Los
cuatro personajes (tres hombres y una mujer) que entran en un pequeño piso de
alquiler en Madrid se las prometen muy felices. Acaban de cometer un gran robo
en una joyería de Burgos y se han hecho con un botín muy notable, que ahora
conviene esconder mientras planean el siguiente y último atraco, que tendrá
lugar unos días después en la calle Ferraz. Lo primero que hacen es esconder
las joyas en una maceta vieja; luego ocultan en un sillón la pistola que han
utilizado; y por fin se disponen a descansar unas horas.

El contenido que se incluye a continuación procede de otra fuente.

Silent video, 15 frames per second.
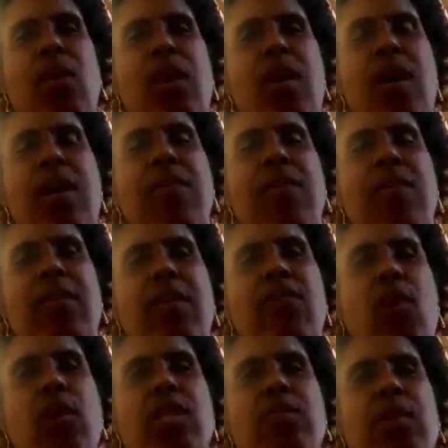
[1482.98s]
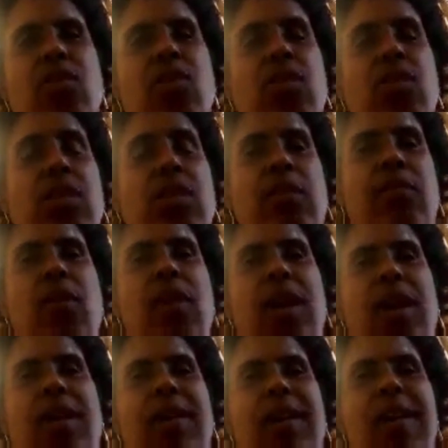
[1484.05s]
but there's still
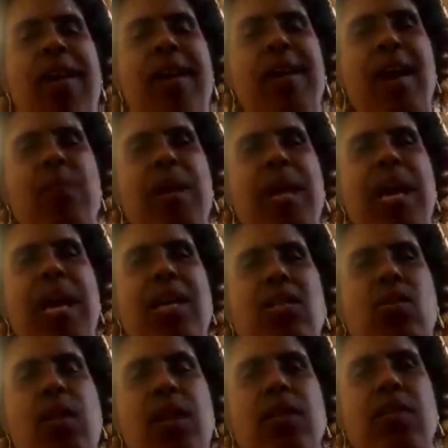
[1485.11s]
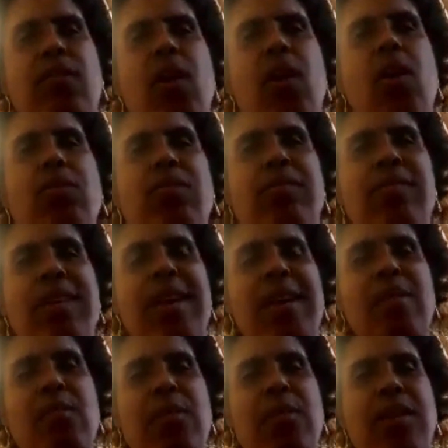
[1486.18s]
There's laws in place, but they just have to
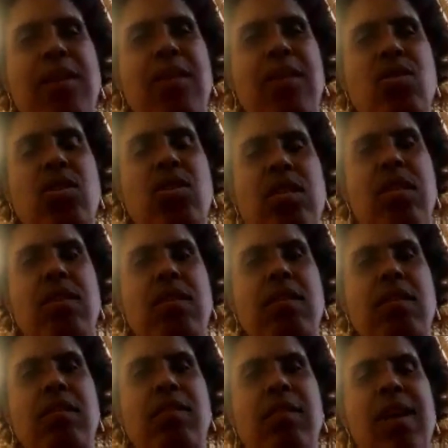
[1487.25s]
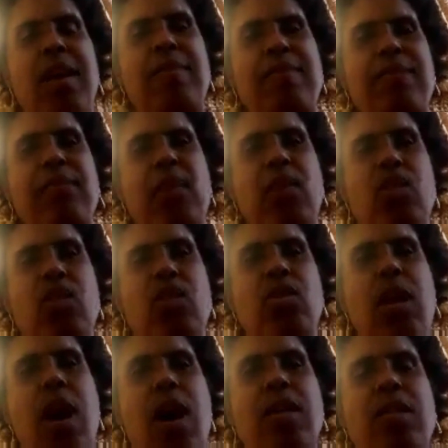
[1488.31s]
be enforced. Um, and I
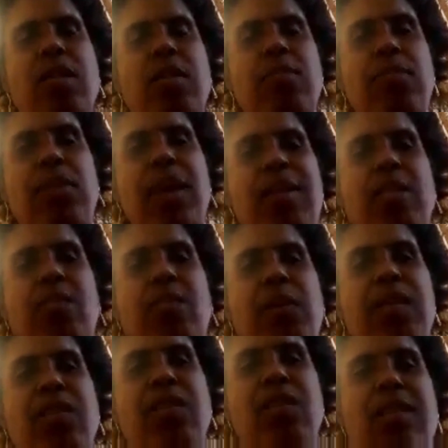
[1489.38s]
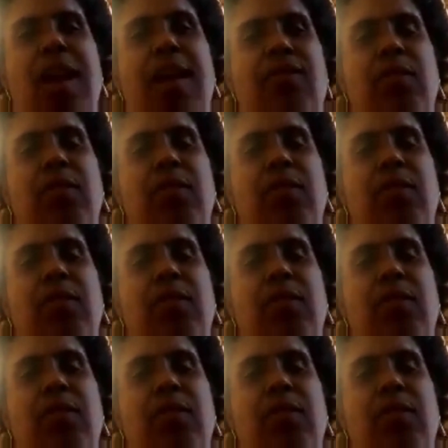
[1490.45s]
think that's what we're, theseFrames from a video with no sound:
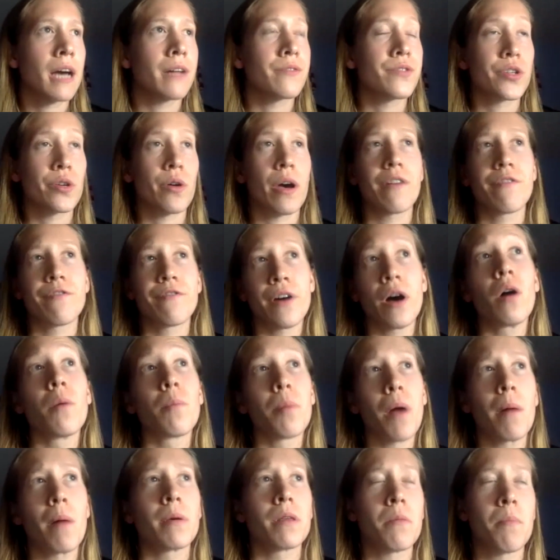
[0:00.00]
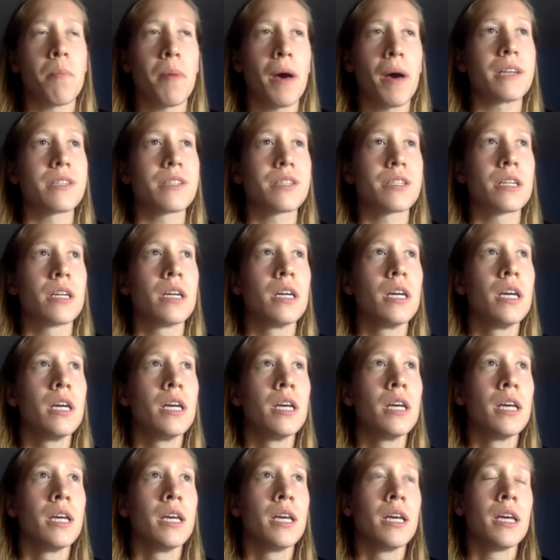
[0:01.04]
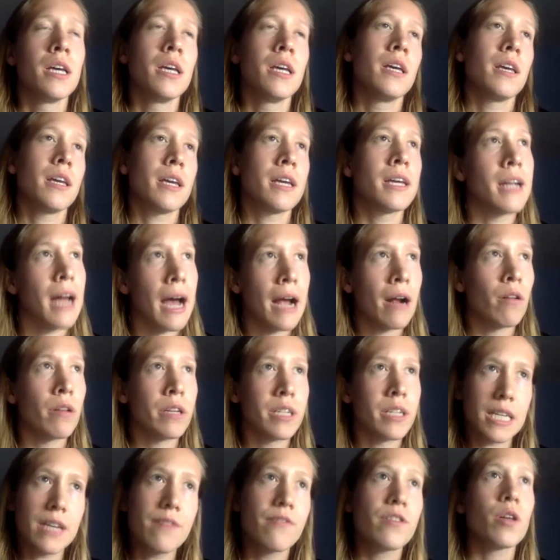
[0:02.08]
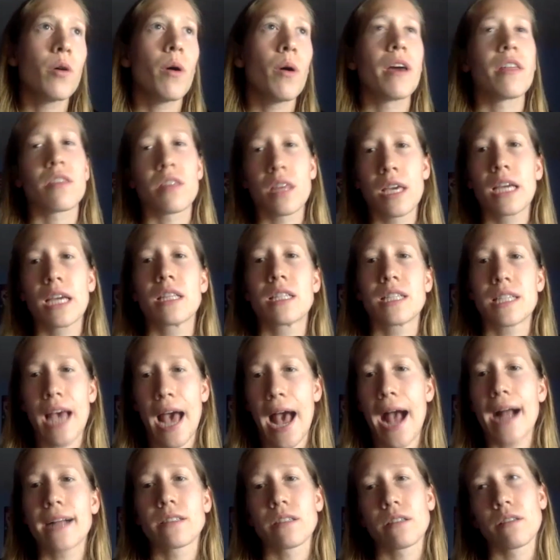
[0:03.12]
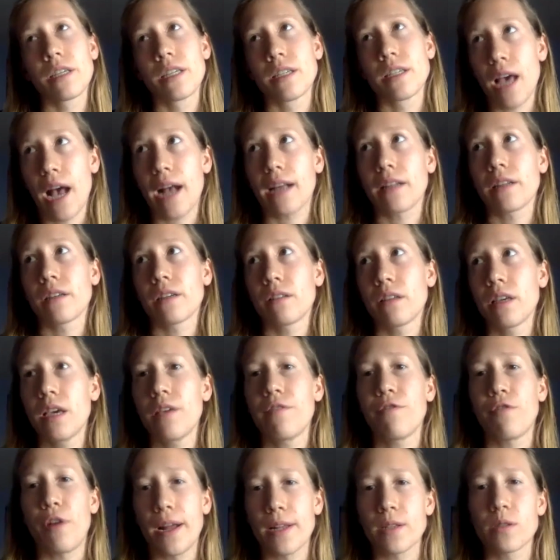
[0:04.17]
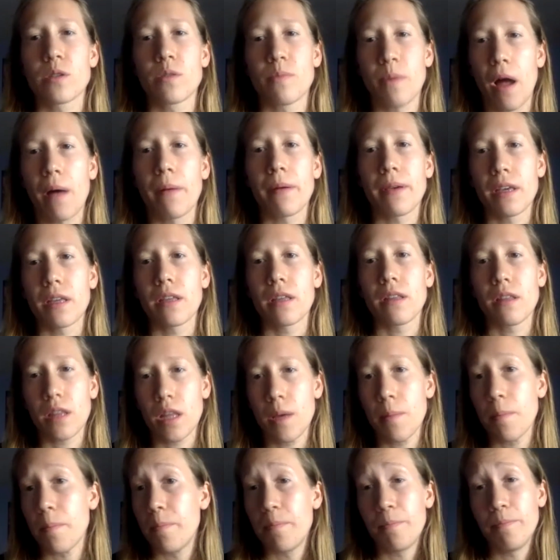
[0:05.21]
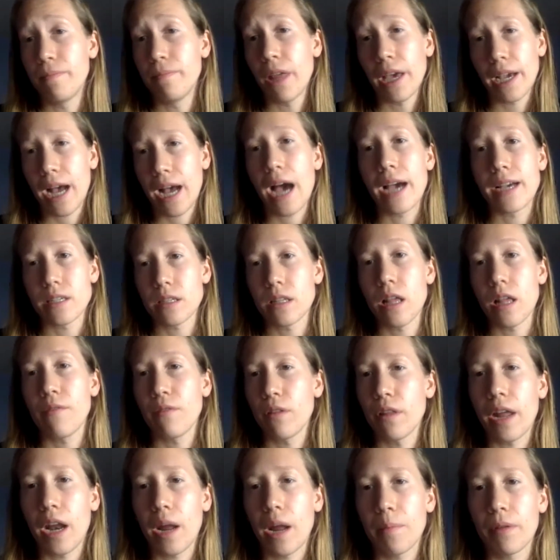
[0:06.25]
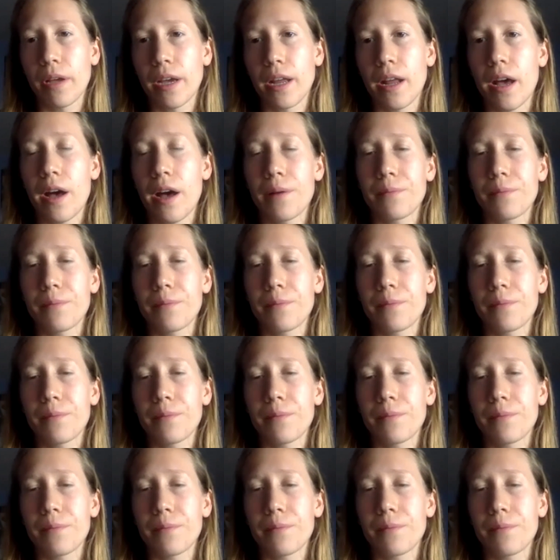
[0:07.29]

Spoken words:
And so I felt probably the best in Ireland, even though I think tactically and technically France was probably the like highest level that I played at.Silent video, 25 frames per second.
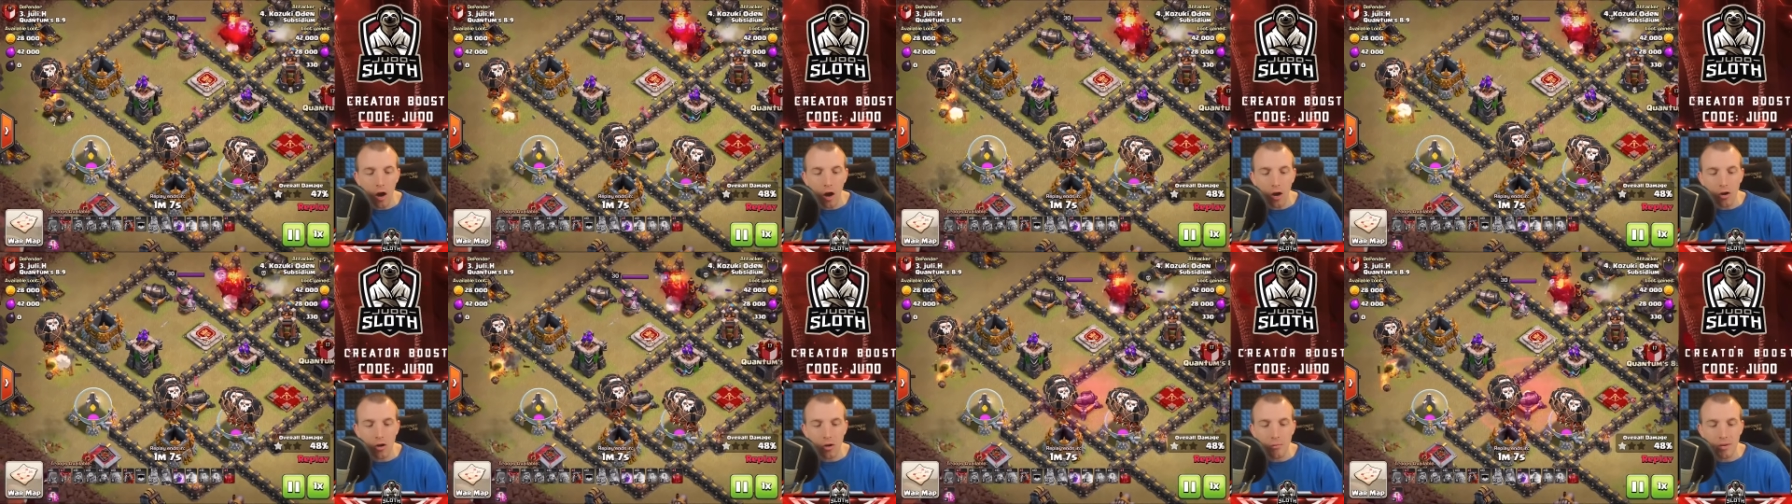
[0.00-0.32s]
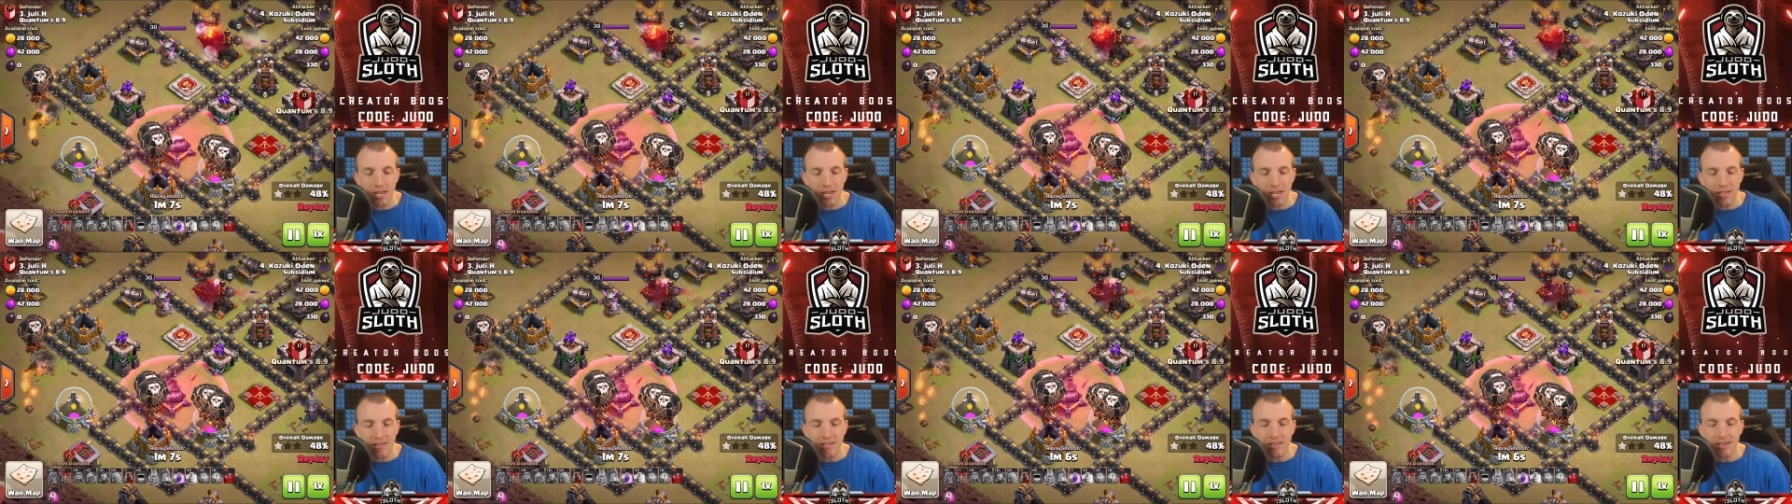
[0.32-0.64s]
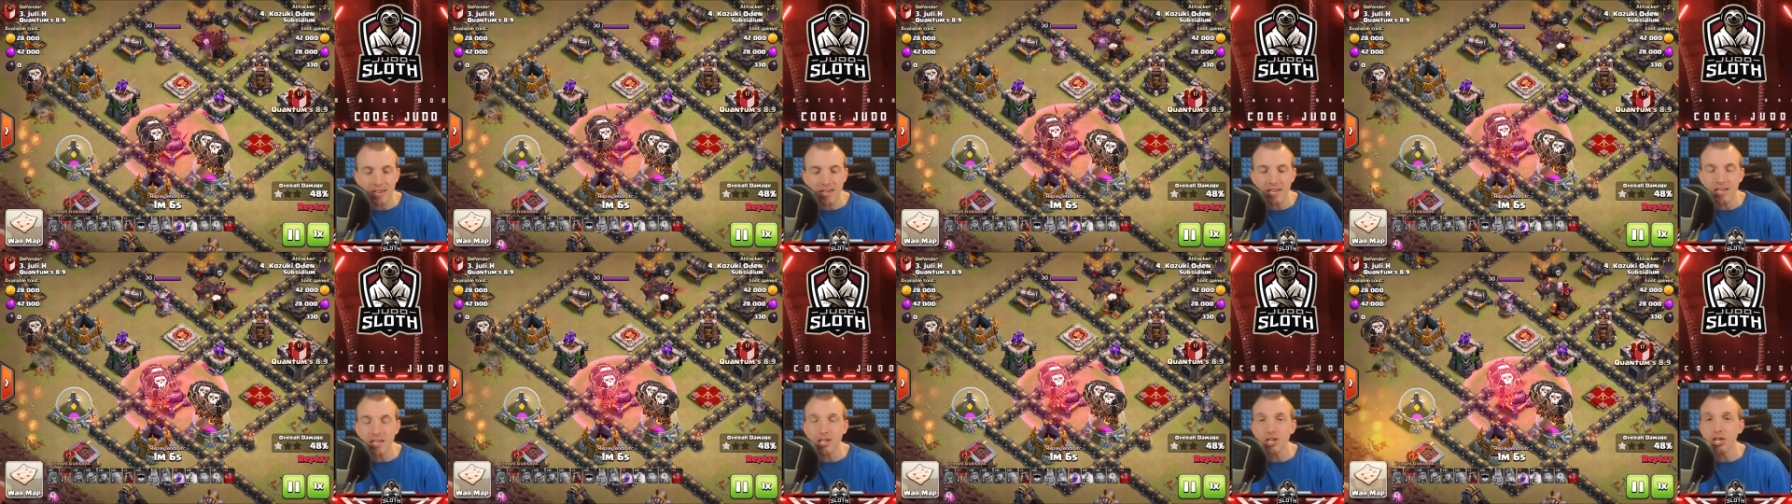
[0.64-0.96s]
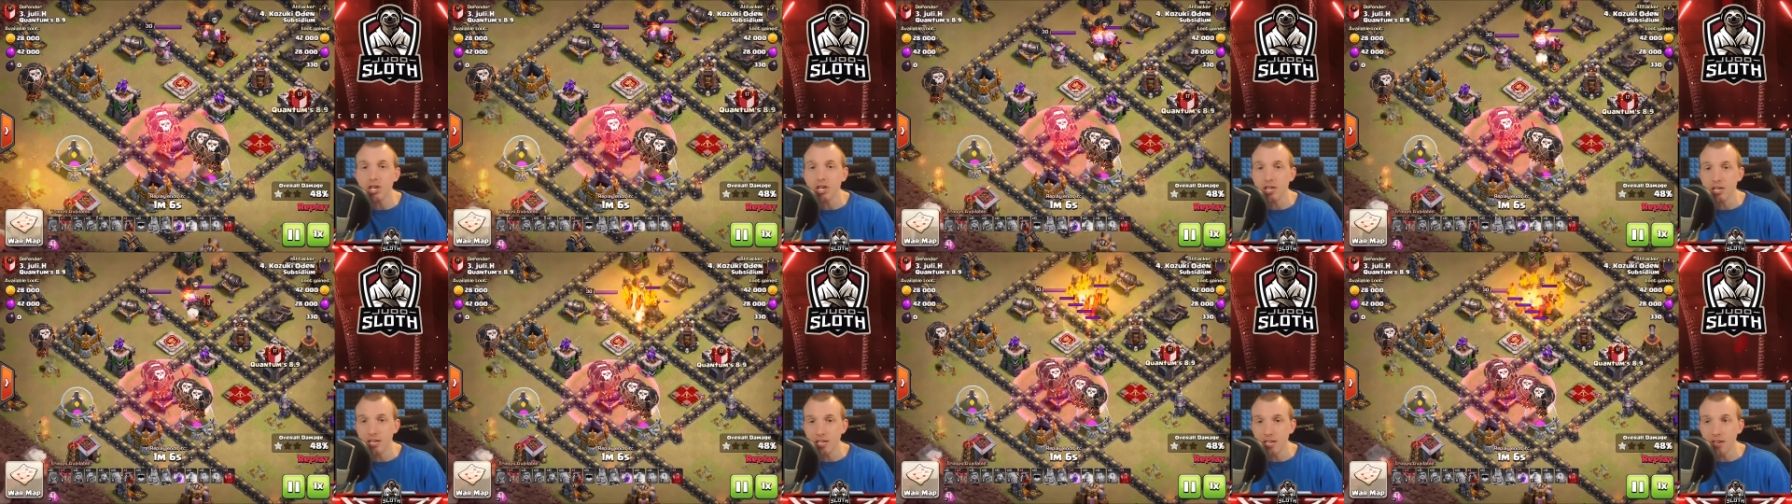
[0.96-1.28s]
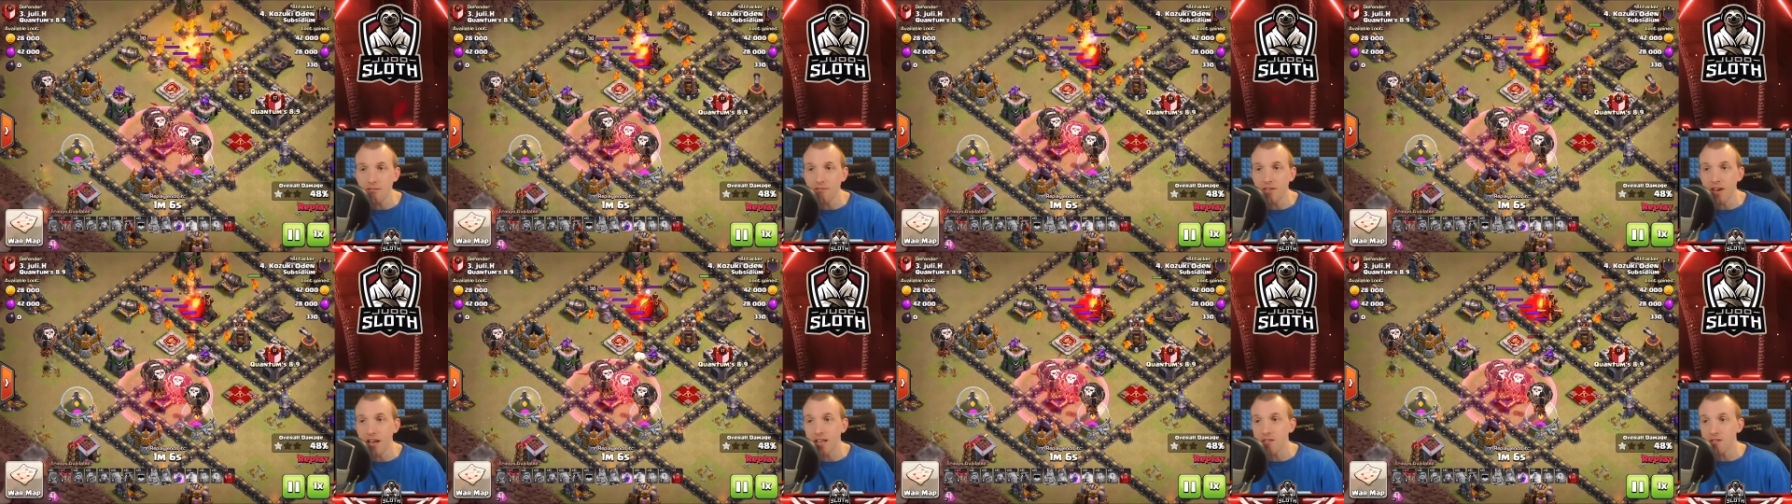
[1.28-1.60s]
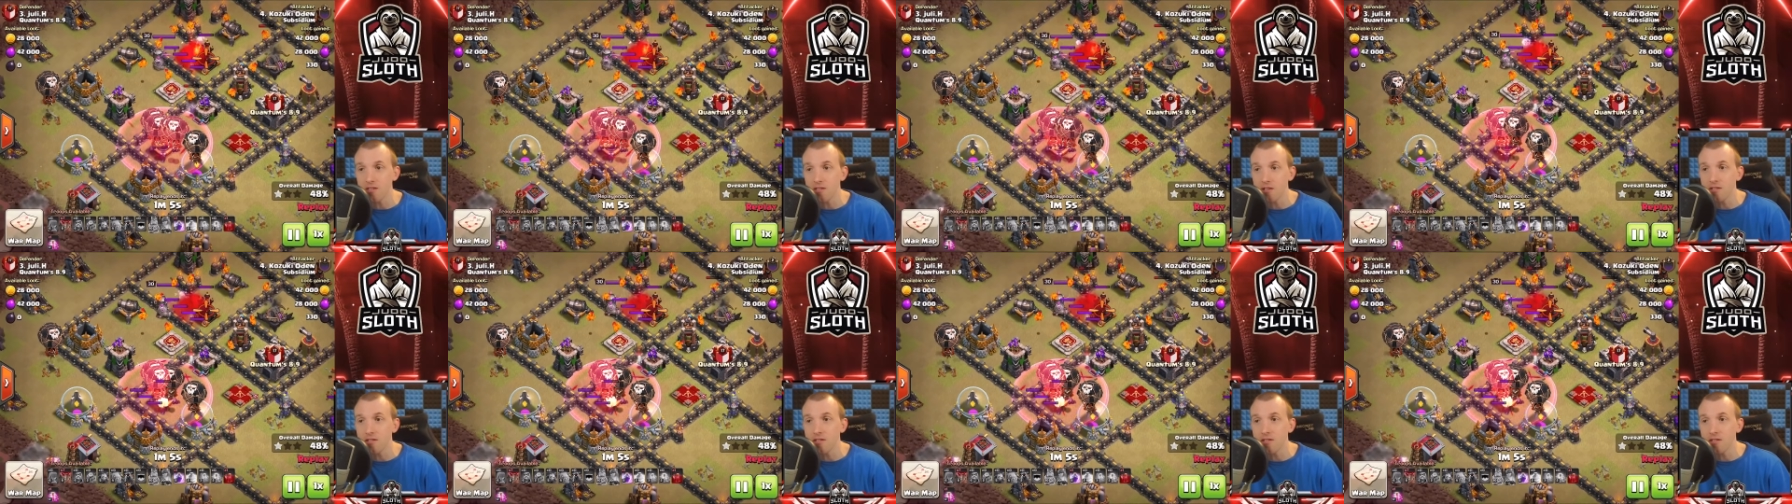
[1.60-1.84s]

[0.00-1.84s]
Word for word: are coming into each defense.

Pero los problemas
comenzarán pronto: el mayor de ellos ha contraído una pulmonía durante el viaje
y, ahora, requiere la presencia de un médico, quien decide enviar a una sinuosa
monja para que cuide al enfermo. Será ella, precisamente, la que hará
tambalearse la calma de los atracadores, con sus preguntas, sus insinuaciones,
sus extrañas miradas, sus frases de doble sentido. ¿Acaso sabe lo que han
hecho? ¿Y qué pretende con este cerco nervioso al que los somete?
Habilidoso
y socarrón, el dramaturgo madrileño nos conduce a través de la obra de la forma
más ingeniosa y difícil: haciendo que compartamos la inquietud y la zozobra de
los desvalijadores y sin saber si sor María es tonta y parlanchina o, por el
contrario, artera y sutil. Solamente en el tramo final alcanzaremos la respuesta.
Miguel
Mihura es Miguel Mihura. Su teatro es chispeante, surrealista e incluso tiene
apuntes genialoides (en esta obra quizá menos que en otras suyas), pero es
verdad que sus propuestas argumentales pueden resultar tan satisfactorias como
irritantes, dependiendo del día en que te sumerjas en ellas. Es lo que hay. O
lo tomas o lo dejas. Yo, casi siempre, lo tomo.